The young Chinese man who had not given his name slid the shopping bag under the table.

“What is that?” Todd asked.

“It is your product. The drive. It is exactly the same product you would deliver. We want you to make that delivery but substitute this drive. Do not worry, it is identical.”

Wicks shook his head. “Their IT director is kind of a security freak. He is going to run all sorts of diagnostics on your drive.” Todd paused, unsure if he should say out loud what was obvious. After a moment he blurted out, “He is going to find whatever you put on there.”

“I did not say we put anything on there.”

“No. You did not. But I’m sure you did. I mean… why else would we be doing this?”

“There is nothing on there that any IT director can find.”

“You don’t know this guy, or his company. They are top-notch.”

The Chinese man smiled as he bit into his calzone. “I know Gavin Biery, and I know Hendley Associates.”

Wicks just looked at him for a long moment. Behind them, a group of high school kids entered, talking loudly to one another; a boy put another in a headlock as they stepped up to the counter to order, and the rest of the group laughed.

And Todd Wicks sat in the middle of this normalcy, knowing that his life was not normal at all.

An idea popped into his head. “Let me take the unit and run my own diagnostics on it. If I can’t find anything on it, then I’ll deliver it to Gavin.”

The Chinese man smiled yet again. He was all smiles. “Todd. We are not entering into a negotiation. You will do as you are told, and you will do it when you are told to do it. The product is clean. There is nothing for you to worry about.”
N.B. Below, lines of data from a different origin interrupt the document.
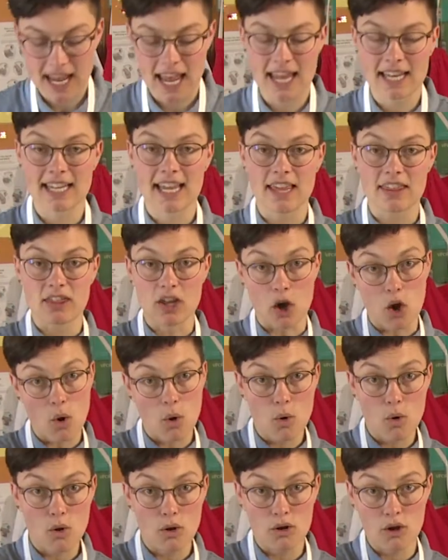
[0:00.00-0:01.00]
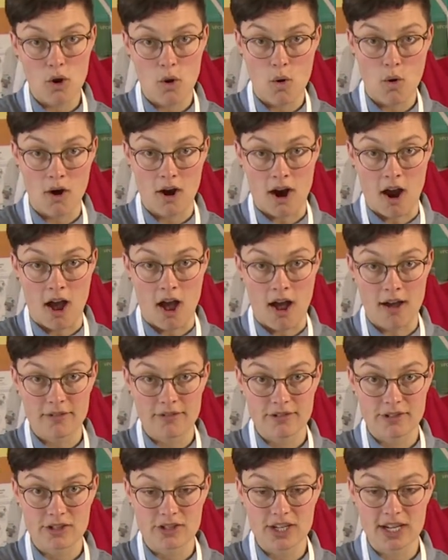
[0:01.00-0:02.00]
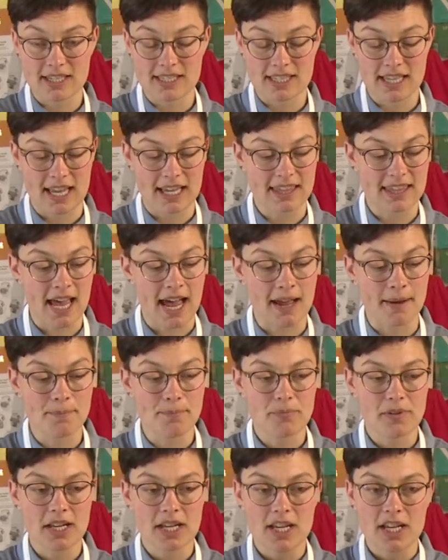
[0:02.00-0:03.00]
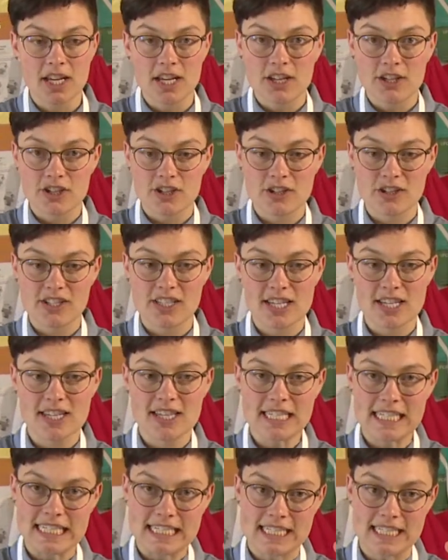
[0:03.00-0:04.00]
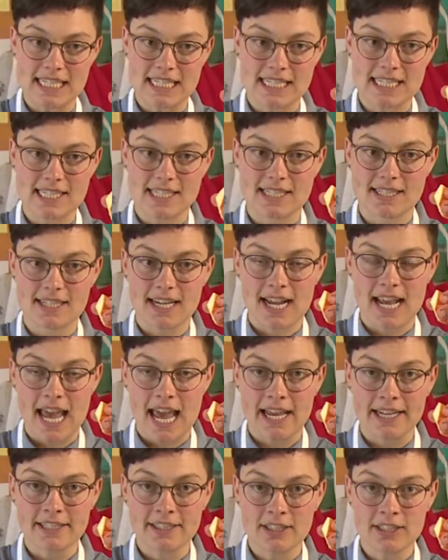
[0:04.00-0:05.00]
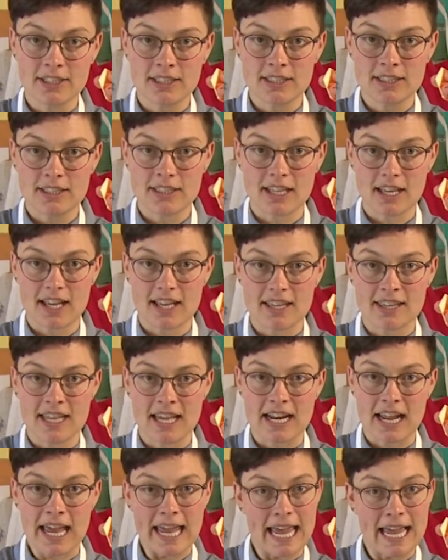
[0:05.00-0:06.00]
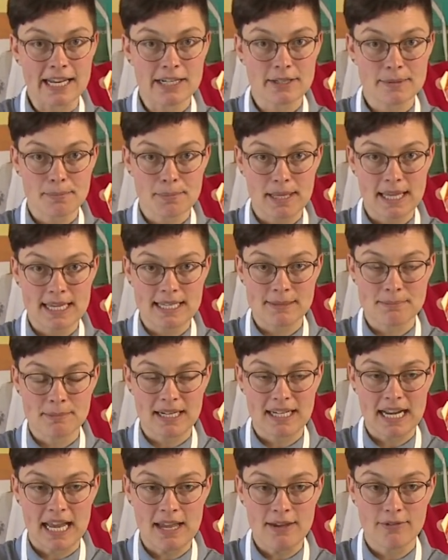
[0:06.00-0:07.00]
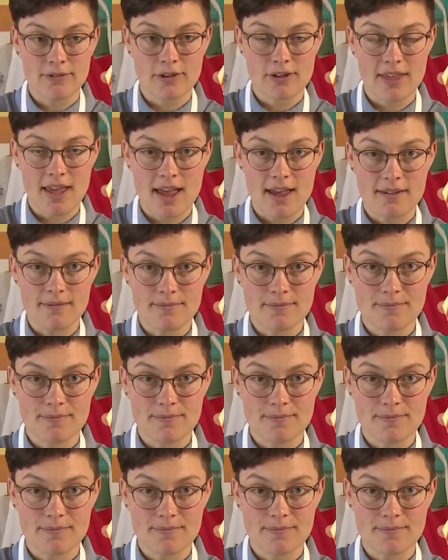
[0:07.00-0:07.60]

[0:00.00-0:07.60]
and get the whole core off, just like that. Do you see the diagonal that I had to place my knife for that?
Todd took a bite of his pizza, but he let the food sit in his mouth. He wondered when he would feel like eating again. He realized that he had to trust the Chinese.

“I do this and I am done?”

“You do this and you are done.”

“Okay,” he said, and then he reached down and brought the shopping bag closer to him.

“Excellent. Now just relax. You have nothing to worry about at all. This is just business. We do this sort of thing all the time.”

Todd picked up the bag and stood up. “Just this once.”

“I promise.”

Wicks left the restaurant without another word.

THIRTY

Adam Yao had been working all day at his “white side” job as president, director, and sole employee of SinoShield, his one-man intellectual property rights investigation firm. As much as duty called with the CIA, it was also his job to maintain the front company that kept him over here in Hong Kong, kept him in touch with members of the local police and government, and gave him a ready cover for his CIA surveillance activities.

But it was nine p.m. now and, with the twelve-hour difference between Langley and Hong Kong, Adam decided to check in on the “black side” of his duties via his secure e-mail link.

He had not wanted to send the message yesterday afternoon; he knew somewhere in the Asia sector of CIA’s National Clandestine Service there existed a leak.

But he had to send the message.

Yesterday the entire U.S. drone fleet, military, intelligence, Homeland Security, the entire enchilada, had been shut down full stop, because someone had hacked into the network or the satellite signals or both, which was the prevailing opinion in the NSA’s prelim tech reports about the incident Adam had read.